● Data provided:
# # # # #
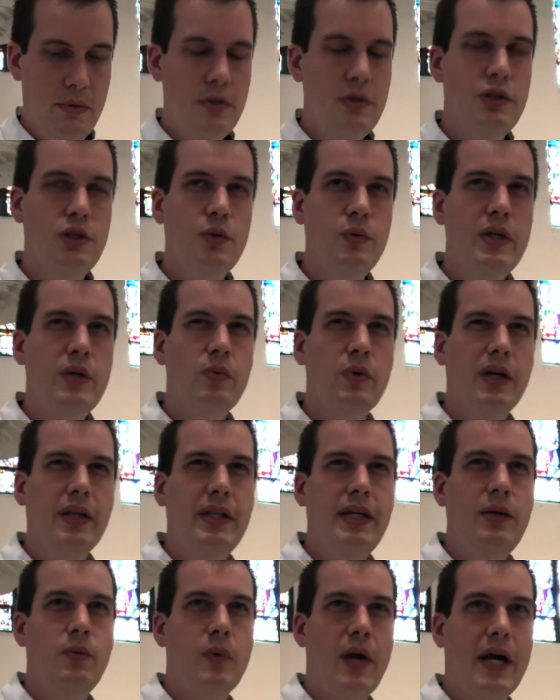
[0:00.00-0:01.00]
Do we
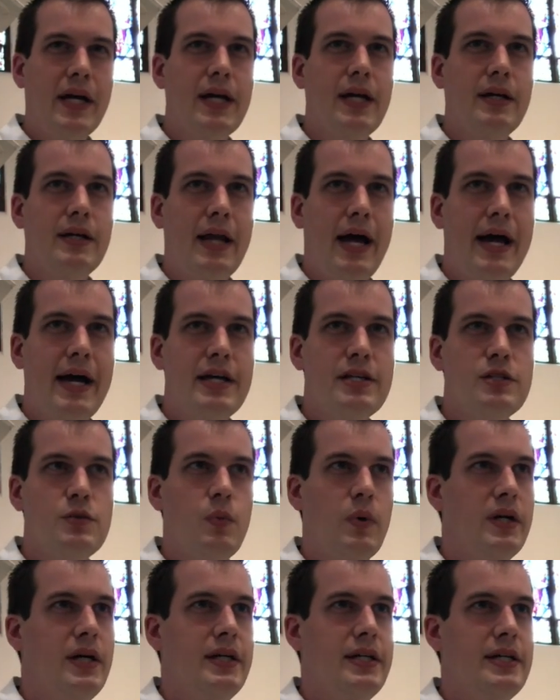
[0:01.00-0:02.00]
really recognize
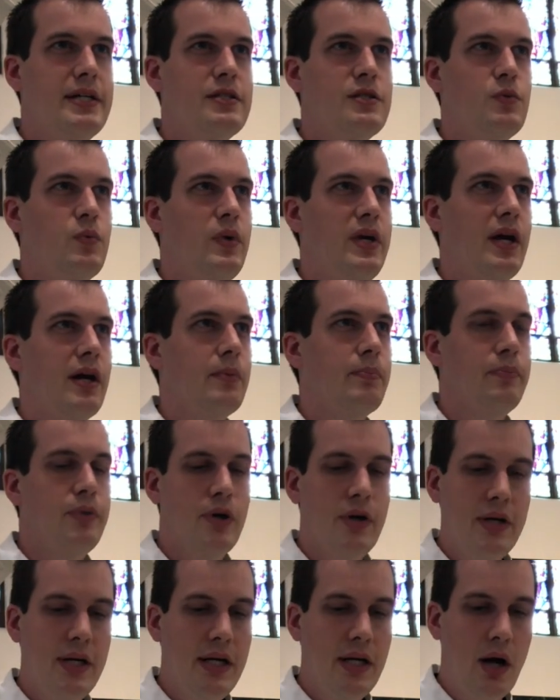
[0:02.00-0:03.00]
what it is we are
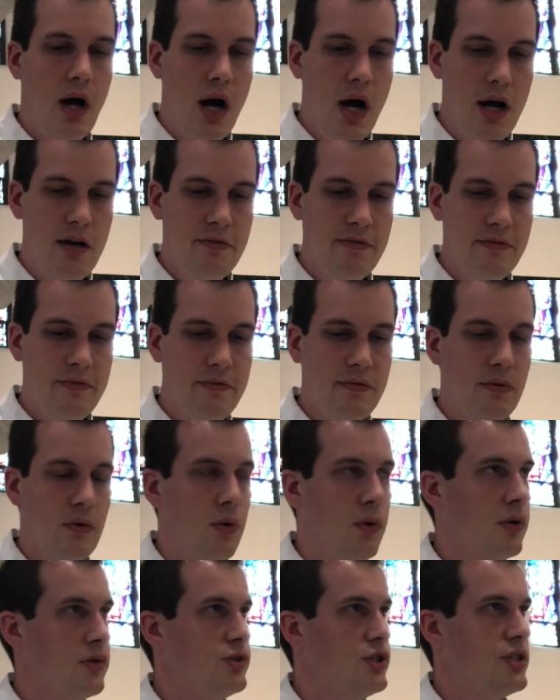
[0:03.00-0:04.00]
putting off
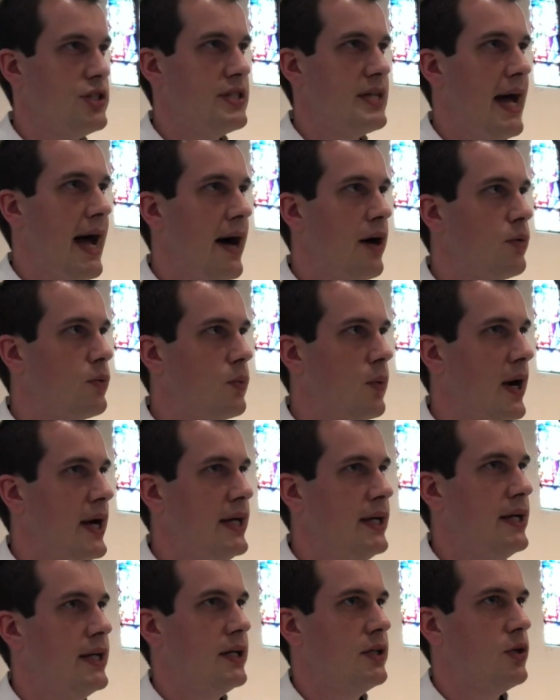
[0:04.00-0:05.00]
or just outright
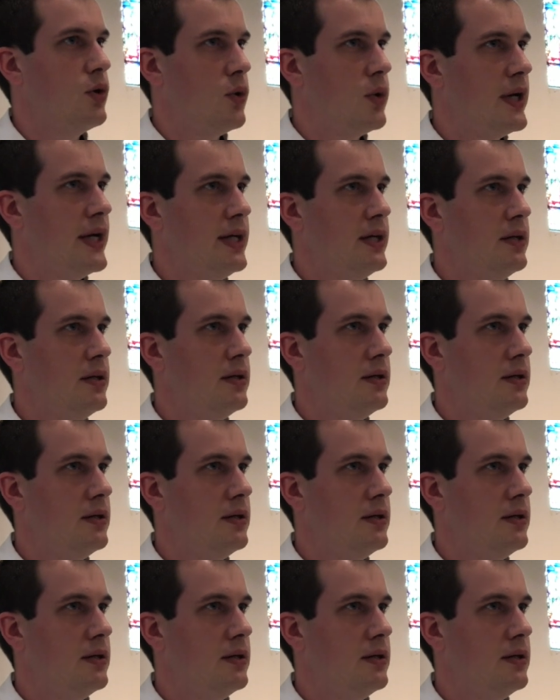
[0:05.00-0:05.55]
ignoring?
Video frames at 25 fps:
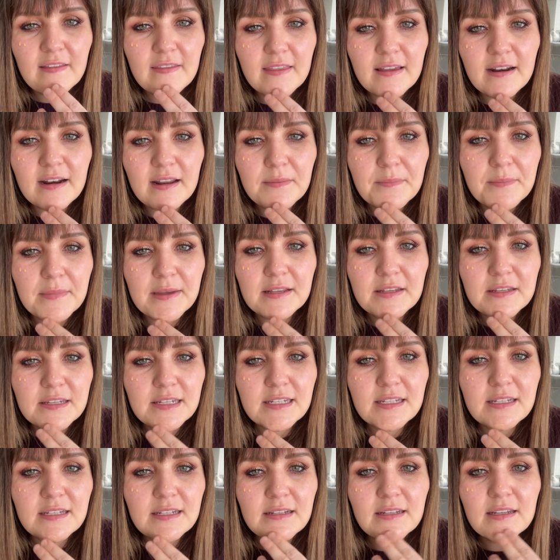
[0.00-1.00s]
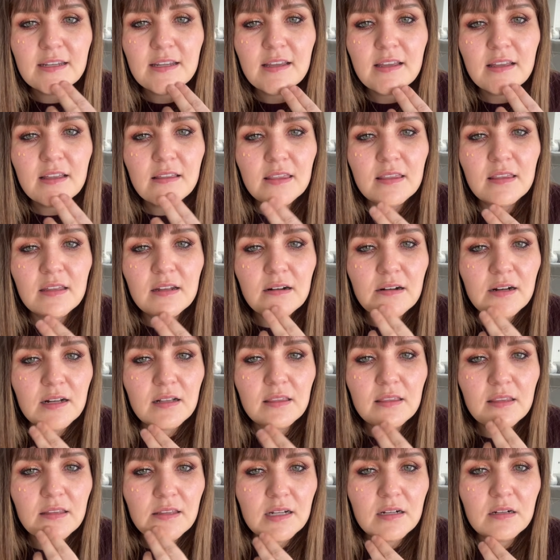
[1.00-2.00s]
that I mentioned that are
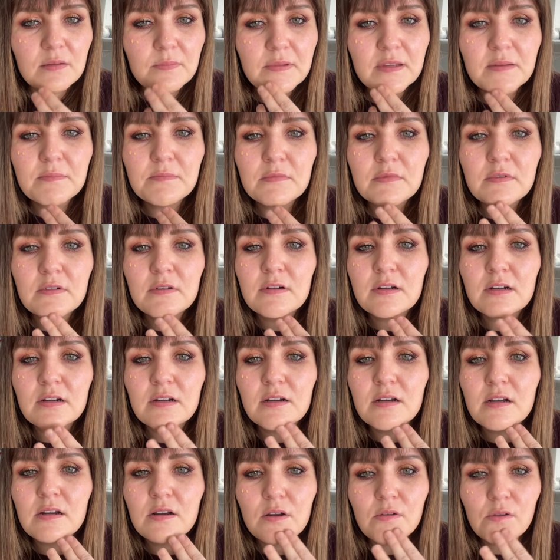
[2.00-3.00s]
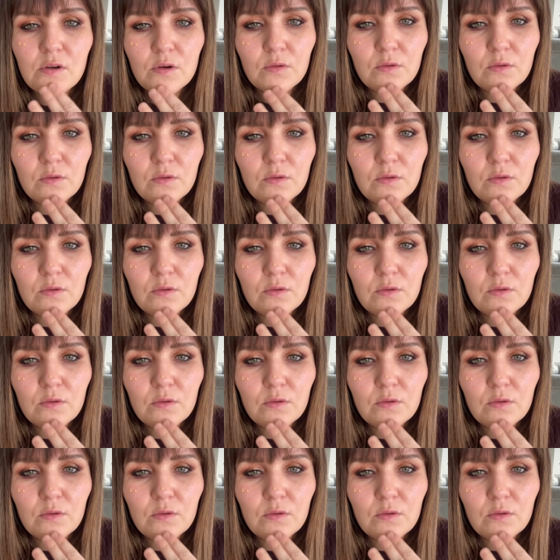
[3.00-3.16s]
a little bit more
# # # # #
● Work request: Any picture in the listing above gets left out; output the rest exactly.

● Answer for this exercise:
[0:00.00-0:01.00]
Do we
[0:01.00-0:02.00]
really recognize
[0:02.00-0:03.00]
what it is we are
[0:03.00-0:04.00]
putting off
[0:04.00-0:05.00]
or just outright
[0:05.00-0:05.55]
ignoring?
Video frames at 25 fps:
[0.00-1.00s]
[1.00-2.00s]
that I mentioned that are
[2.00-3.00s]
[3.00-3.16s]
a little bit more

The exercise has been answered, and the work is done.